▸ Exercise description:
Retyping the records exactly, down to the last line, is the whole job.
- - - - - - -
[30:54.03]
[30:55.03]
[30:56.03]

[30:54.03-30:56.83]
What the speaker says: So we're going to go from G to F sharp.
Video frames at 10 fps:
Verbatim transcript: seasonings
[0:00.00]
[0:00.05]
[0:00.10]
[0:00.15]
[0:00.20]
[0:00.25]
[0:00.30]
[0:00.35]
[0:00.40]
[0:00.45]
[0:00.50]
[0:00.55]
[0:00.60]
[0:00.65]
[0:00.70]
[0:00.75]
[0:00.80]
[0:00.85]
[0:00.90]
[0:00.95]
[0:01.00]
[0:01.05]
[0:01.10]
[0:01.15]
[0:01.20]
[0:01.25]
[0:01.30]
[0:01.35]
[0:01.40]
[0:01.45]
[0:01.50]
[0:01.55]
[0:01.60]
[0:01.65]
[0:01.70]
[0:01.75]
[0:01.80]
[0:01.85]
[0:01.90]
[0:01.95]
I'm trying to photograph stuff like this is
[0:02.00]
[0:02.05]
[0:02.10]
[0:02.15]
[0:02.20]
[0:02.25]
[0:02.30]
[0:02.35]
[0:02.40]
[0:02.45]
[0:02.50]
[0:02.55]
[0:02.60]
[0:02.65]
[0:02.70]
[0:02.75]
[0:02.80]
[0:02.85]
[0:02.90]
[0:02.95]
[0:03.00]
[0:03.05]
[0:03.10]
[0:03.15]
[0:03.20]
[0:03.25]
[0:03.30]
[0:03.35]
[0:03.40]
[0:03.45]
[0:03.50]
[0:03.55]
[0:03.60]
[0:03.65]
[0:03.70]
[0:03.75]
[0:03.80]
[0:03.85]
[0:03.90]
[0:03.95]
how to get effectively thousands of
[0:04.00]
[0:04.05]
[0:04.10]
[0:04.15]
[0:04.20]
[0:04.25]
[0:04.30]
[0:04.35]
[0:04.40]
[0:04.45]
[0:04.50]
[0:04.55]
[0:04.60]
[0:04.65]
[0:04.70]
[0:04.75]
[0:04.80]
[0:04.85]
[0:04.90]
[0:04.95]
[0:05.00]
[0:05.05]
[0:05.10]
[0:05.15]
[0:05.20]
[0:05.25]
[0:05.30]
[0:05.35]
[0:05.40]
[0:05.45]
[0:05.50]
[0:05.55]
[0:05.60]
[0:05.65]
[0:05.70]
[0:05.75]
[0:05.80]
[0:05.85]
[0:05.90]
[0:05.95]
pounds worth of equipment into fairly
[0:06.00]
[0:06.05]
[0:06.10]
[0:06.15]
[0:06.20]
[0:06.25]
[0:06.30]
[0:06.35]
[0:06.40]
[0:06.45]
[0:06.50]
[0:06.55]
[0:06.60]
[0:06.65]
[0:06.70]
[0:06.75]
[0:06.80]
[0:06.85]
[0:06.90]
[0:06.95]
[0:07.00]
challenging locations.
- - - - - - -
▸ Answer:
[30:54.03]
[30:55.03]
[30:56.03]

[30:54.03-30:56.83]
What the speaker says: So we're going to go from G to F sharp.
Video frames at 10 fps:
Verbatim transcript: seasonings
[0:00.00]
[0:00.05]
[0:00.10]
[0:00.15]
[0:00.20]
[0:00.25]
[0:00.30]
[0:00.35]
[0:00.40]
[0:00.45]
[0:00.50]
[0:00.55]
[0:00.60]
[0:00.65]
[0:00.70]
[0:00.75]
[0:00.80]
[0:00.85]
[0:00.90]
[0:00.95]
[0:01.00]
[0:01.05]
[0:01.10]
[0:01.15]
[0:01.20]
[0:01.25]
[0:01.30]
[0:01.35]
[0:01.40]
[0:01.45]
[0:01.50]
[0:01.55]
[0:01.60]
[0:01.65]
[0:01.70]
[0:01.75]
[0:01.80]
[0:01.85]
[0:01.90]
[0:01.95]
I'm trying to photograph stuff like this is
[0:02.00]
[0:02.05]
[0:02.10]
[0:02.15]
[0:02.20]
[0:02.25]
[0:02.30]
[0:02.35]
[0:02.40]
[0:02.45]
[0:02.50]
[0:02.55]
[0:02.60]
[0:02.65]
[0:02.70]
[0:02.75]
[0:02.80]
[0:02.85]
[0:02.90]
[0:02.95]
[0:03.00]
[0:03.05]
[0:03.10]
[0:03.15]
[0:03.20]
[0:03.25]
[0:03.30]
[0:03.35]
[0:03.40]
[0:03.45]
[0:03.50]
[0:03.55]
[0:03.60]
[0:03.65]
[0:03.70]
[0:03.75]
[0:03.80]
[0:03.85]
[0:03.90]
[0:03.95]
how to get effectively thousands of
[0:04.00]
[0:04.05]
[0:04.10]
[0:04.15]
[0:04.20]
[0:04.25]
[0:04.30]
[0:04.35]
[0:04.40]
[0:04.45]
[0:04.50]
[0:04.55]
[0:04.60]
[0:04.65]
[0:04.70]
[0:04.75]
[0:04.80]
[0:04.85]
[0:04.90]
[0:04.95]
[0:05.00]
[0:05.05]
[0:05.10]
[0:05.15]
[0:05.20]
[0:05.25]
[0:05.30]
[0:05.35]
[0:05.40]
[0:05.45]
[0:05.50]
[0:05.55]
[0:05.60]
[0:05.65]
[0:05.70]
[0:05.75]
[0:05.80]
[0:05.85]
[0:05.90]
[0:05.95]
pounds worth of equipment into fairly
[0:06.00]
[0:06.05]
[0:06.10]
[0:06.15]
[0:06.20]
[0:06.25]
[0:06.30]
[0:06.35]
[0:06.40]
[0:06.45]
[0:06.50]
[0:06.55]
[0:06.60]
[0:06.65]
[0:06.70]
[0:06.75]
[0:06.80]
[0:06.85]
[0:06.90]
[0:06.95]
[0:07.00]
challenging locations.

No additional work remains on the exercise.